### ENTRIES PROVIDED
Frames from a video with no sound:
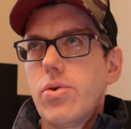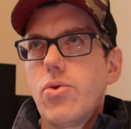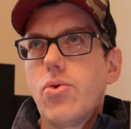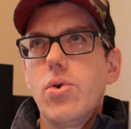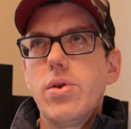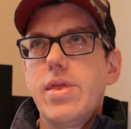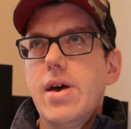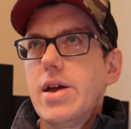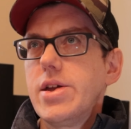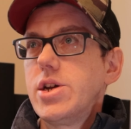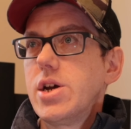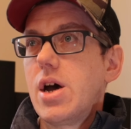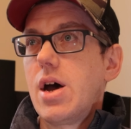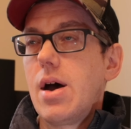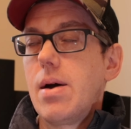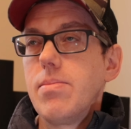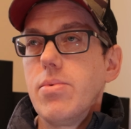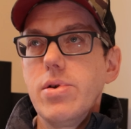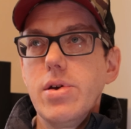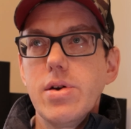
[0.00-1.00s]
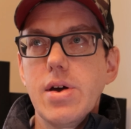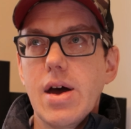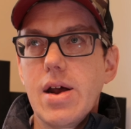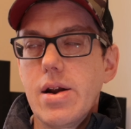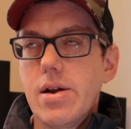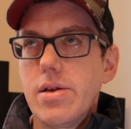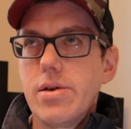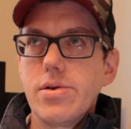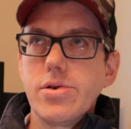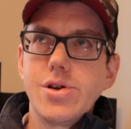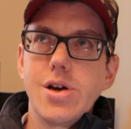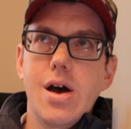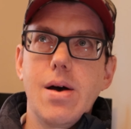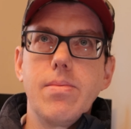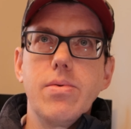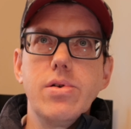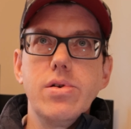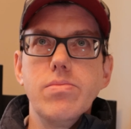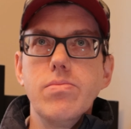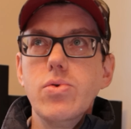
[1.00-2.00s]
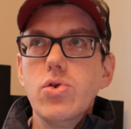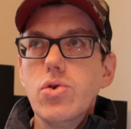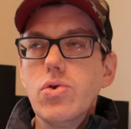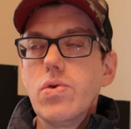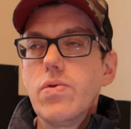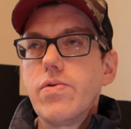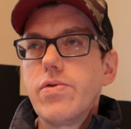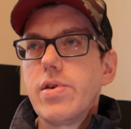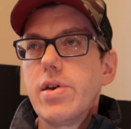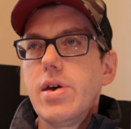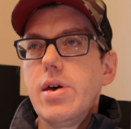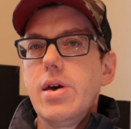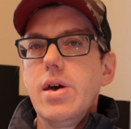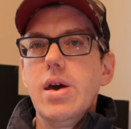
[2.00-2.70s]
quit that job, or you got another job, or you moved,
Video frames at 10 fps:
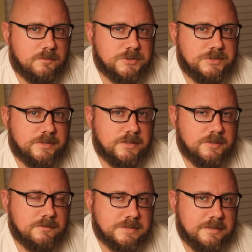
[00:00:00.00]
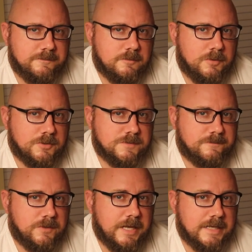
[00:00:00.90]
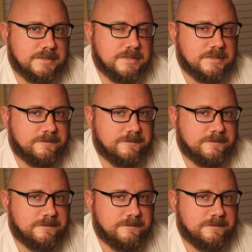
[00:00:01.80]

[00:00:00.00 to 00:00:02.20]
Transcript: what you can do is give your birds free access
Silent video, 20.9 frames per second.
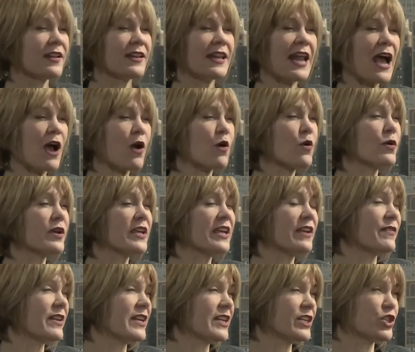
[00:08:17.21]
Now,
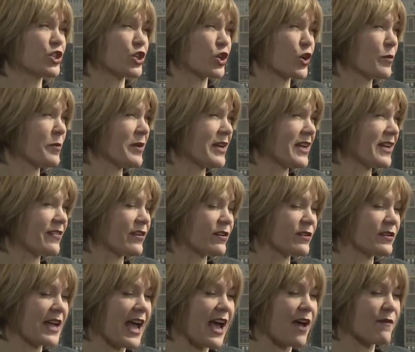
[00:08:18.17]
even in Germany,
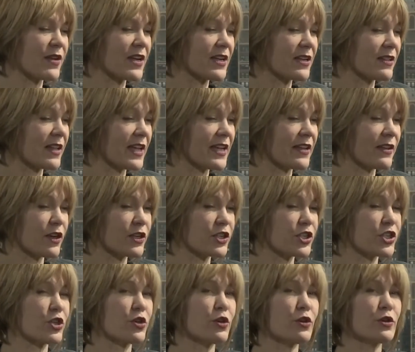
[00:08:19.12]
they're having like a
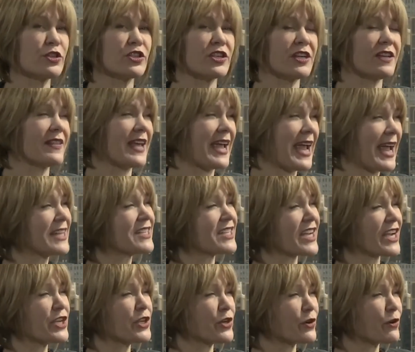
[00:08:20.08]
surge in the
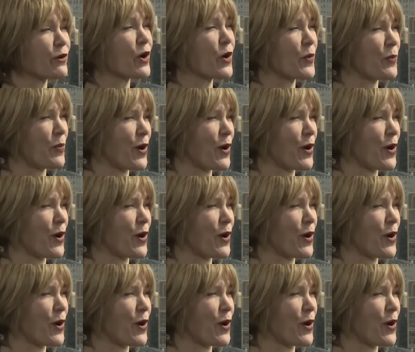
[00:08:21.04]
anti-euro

### WHAT THIS TASK INVOLVES
Please copy out the material above exactly, with the images removed.

### ANSWER AREA
Frames from a video with no sound:
[0.00-1.00s]
[1.00-2.00s]
[2.00-2.70s]
quit that job, or you got another job, or you moved,
Video frames at 10 fps:
[00:00:00.00]
[00:00:00.90]
[00:00:01.80]

[00:00:00.00 to 00:00:02.20]
Transcript: what you can do is give your birds free access
Silent video, 20.9 frames per second.
[00:08:17.21]
Now,
[00:08:18.17]
even in Germany,
[00:08:19.12]
they're having like a
[00:08:20.08]
surge in the
[00:08:21.04]
anti-euro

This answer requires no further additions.